Nailul menjelaskan yang dilakukan AFPI dapat dikatakan konsepnya menyerupai Bank Indonesia (BI) ataupun Lembaga Penjamin Simpanan (LPS) dalam menetapkan suku bunga. “Jika menjadi acuan, maka konsepnya akan seperti penetapan suku bunga LPS ataupun BI karena sifatnya adalah acuan saja,” paparnya. 

Terlebih, AFPI juga telah mematuhi peraturan OJK, yakni menurunkan suku bunga dari 0,8% menjadi 0,4%. “Tentu AFPI juga harus mengacu kepada OJK dalam penetapan acuan suku bunga harian,” jelasnya.

Namun demikian, Nailul menyarankan terkait penetapan acuan suku bunga untuk fintech lending harus segera diputuskan baik itu dipercayakan melalui OJK bersama AFPI ataupun OJK secara mandiri. 

“Mungkin peran sebagai dewan pertimbangan untuk penentuan suku bunga itu, atau bahkan kalau bisa sebenarnya OJK yang menentukan gitu atau dengan AFPI, supaya perti halnya BI, terus kemudian LPS, dan sebagainya,” jelasnya.

Sementara untuk suku bunga di pinjol yang disebut-sebut lebih tinggi dibanding layanan perbankan, Nailul berpandangan itu merupakan sebuah kompensansi dari kemudahan dalam melakukan transaksi fintech lending. 
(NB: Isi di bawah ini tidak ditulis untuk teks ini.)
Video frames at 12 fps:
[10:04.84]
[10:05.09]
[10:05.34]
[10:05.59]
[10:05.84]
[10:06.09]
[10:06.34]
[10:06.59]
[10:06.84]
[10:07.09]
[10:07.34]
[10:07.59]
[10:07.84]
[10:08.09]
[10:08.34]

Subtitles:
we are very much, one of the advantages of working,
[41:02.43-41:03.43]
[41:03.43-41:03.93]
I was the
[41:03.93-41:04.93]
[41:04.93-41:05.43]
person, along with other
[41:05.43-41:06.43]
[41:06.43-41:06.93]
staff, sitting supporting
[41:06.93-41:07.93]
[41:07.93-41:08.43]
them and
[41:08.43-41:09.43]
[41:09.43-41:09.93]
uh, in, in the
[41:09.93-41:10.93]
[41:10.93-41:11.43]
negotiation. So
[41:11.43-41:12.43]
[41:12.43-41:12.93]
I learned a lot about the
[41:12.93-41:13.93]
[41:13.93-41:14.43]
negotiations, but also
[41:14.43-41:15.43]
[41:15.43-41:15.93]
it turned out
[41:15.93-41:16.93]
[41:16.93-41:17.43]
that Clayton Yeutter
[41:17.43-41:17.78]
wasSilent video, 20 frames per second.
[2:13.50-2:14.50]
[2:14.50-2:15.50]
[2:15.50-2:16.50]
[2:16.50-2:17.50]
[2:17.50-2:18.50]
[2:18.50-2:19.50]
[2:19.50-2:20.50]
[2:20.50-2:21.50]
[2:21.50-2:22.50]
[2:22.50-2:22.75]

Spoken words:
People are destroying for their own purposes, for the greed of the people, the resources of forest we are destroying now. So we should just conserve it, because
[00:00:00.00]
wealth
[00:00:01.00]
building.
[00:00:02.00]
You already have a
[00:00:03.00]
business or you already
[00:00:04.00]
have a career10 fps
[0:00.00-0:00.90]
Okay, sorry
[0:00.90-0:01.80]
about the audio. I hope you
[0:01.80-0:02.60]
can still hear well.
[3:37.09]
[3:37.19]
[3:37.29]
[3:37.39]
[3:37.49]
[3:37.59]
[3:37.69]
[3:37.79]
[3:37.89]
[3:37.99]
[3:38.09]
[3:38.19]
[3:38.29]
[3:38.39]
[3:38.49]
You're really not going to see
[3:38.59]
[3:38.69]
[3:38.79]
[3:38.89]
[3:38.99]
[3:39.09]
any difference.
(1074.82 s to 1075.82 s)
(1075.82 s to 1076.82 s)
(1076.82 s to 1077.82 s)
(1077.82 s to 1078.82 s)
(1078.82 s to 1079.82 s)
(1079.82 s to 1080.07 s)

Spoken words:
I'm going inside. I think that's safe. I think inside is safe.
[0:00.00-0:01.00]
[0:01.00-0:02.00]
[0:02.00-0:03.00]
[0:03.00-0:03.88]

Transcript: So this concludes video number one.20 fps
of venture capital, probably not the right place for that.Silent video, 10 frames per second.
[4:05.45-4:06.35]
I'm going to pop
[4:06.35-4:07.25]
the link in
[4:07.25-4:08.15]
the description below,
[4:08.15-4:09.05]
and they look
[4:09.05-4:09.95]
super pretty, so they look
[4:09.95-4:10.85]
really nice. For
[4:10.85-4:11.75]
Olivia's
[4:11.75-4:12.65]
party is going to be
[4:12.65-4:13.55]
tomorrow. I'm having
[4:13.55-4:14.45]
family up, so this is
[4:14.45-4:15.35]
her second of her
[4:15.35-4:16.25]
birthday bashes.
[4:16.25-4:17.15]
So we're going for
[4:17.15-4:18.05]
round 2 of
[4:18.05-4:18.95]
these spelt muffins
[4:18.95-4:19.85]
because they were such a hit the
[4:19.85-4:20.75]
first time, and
“Kemudahan orang itu bisa meminjam di pinjol, nah makanya memang bunga di pinjol itu tinggi gitu dan itu memang konsekuensi seperti itu, Tapi masalahnya saat ini lebih banyak ke sektor konsumtif,” terangnya.

Menurut data yang ia peroleh, sebanyak 65% orang yang meminjam uang di pinjol digunakan untuk kebutuhan konsumtif. Padahal hal itu bisa dimanfaatkan sektor Usaha Mikro Kreatif daan Menengaha (UMKM), lantaran pendaftaran mudah.  

“Fintech P2P Lending lebih berperan di situ karena sifat pendaftarannya yang mudah membuat P2P Lending cocok untuk masyarakat unbanked dan underbanked. Harusnya bisa dipush ke sektor produktif terutama ke UMKM,” ungkap Nailul.